The Ni center has a formal +2 charge, and the Cp rings are usually assigned as cyclopentadienyl anions (Cp−), related to cyclopentadiene by deprotonation.  The structure is similar to ferrocene.  In terms of its electronic structure, three pairs of d electrons on nickel are allocated to the three d orbitals involved in Ni–Cp bonding: dxy, dx2–y2, dz2. The two remaining d-electrons each reside in the dyz and dxz orbitals, giving rise to the molecule's paramagnetism, as manifested in the unusually high field chemical shift observed in its 1H NMR spectrum. With 20 valence electrons, nickelocene has the highest electron count of the transition metal metallocenes. Cobaltocene, Co(C5H5)2, with only 19 valence electrons is, however, a stronger reducing agent, illustrating the fact that electron energy, not electron count determines redox potential.

Preparation
Nickelocene was first prepared by E. O. Fischer in 1953, shortly after the discovery of ferrocene, the first metallocene compound to be discovered.  It has been prepared in a one-pot reaction, by deprotonating cyclopentadiene with ethylmagnesium bromide, and adding anhydrous nickel(II) acetylacetonate. A modern synthesis entails treatment of anhydrous sources of NiCl2 (such as hexaamminenickel chloride)  with sodium cyclopentadienyl:
[Ni(NH3)6]Cl2  +  2 NaC5H5  →  Ni(C5H5)2  +  2 NaCl  +  6 NH3

Properties
Like many organometallic compounds, Ni(C5H5)2 does not tolerate extended exposure to air before noticeable decomposition.
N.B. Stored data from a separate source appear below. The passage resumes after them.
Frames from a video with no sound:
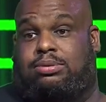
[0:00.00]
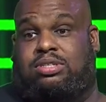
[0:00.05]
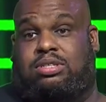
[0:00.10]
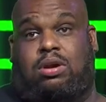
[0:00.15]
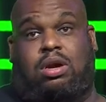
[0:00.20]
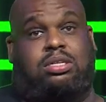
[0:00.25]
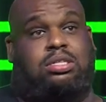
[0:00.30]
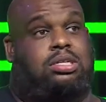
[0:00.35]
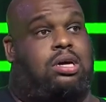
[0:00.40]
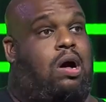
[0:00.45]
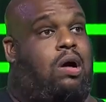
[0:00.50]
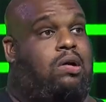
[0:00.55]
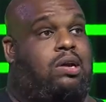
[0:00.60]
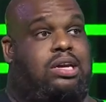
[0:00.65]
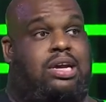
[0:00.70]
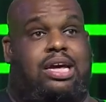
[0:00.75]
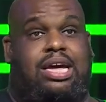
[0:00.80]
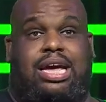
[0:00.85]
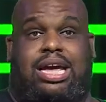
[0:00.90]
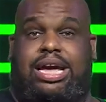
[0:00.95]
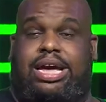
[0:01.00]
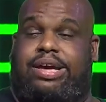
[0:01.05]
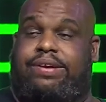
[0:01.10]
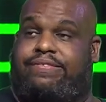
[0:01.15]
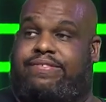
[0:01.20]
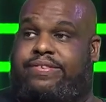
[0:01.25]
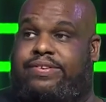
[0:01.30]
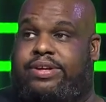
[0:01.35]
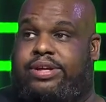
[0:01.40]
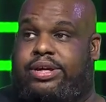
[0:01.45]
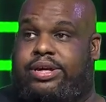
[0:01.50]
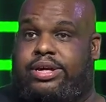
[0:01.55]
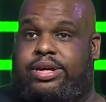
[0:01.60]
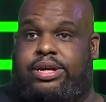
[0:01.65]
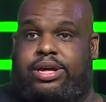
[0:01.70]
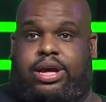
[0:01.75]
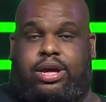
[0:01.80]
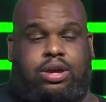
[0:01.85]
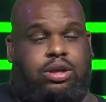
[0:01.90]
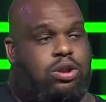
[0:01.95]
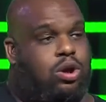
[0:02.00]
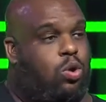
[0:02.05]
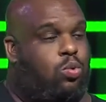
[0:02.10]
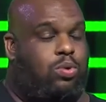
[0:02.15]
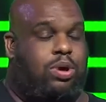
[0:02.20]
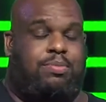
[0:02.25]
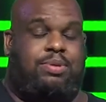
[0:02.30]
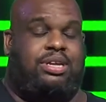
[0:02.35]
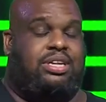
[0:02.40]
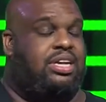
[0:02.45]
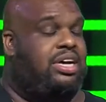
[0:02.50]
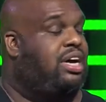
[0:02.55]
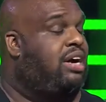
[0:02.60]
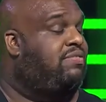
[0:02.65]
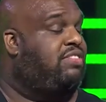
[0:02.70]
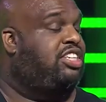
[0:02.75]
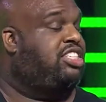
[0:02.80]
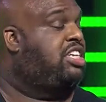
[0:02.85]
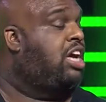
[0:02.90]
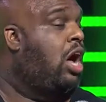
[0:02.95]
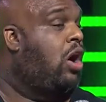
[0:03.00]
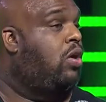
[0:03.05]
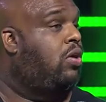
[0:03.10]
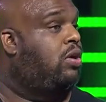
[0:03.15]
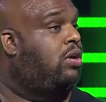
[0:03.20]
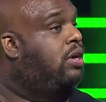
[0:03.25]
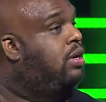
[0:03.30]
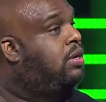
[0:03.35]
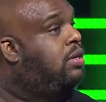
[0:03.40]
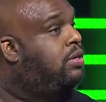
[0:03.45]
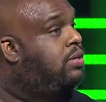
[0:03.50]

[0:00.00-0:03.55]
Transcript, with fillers: starts talking to Eve. You know, women love to talk.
Samples are typically handled with air-free techniques.

Most chemical reactions of nickelocene are characterized by its tendency to yield 18-electron products with loss or modification of one Cp ring.
Ni(C5H5)2  +  4 PF3  →  Ni(PF3)4   +  organic products
The reaction with secondary phosphines follows a similar pattern:
2 Ni(C5H5)2  +  2 PPh2H  →  [Ni2(PPh2)2(C5H5)2]    +  2 C5H6

Nickelocene can be oxidized to the corresponding cation, which contains Ni(III).

Gaseous Ni(C5H5)2 decomposes to a nickel mirror upon contact with a hot surface, releasing the hydrocarbon ligands as gaseous coproducts.  This process has been considered as a means of preparing nickel films.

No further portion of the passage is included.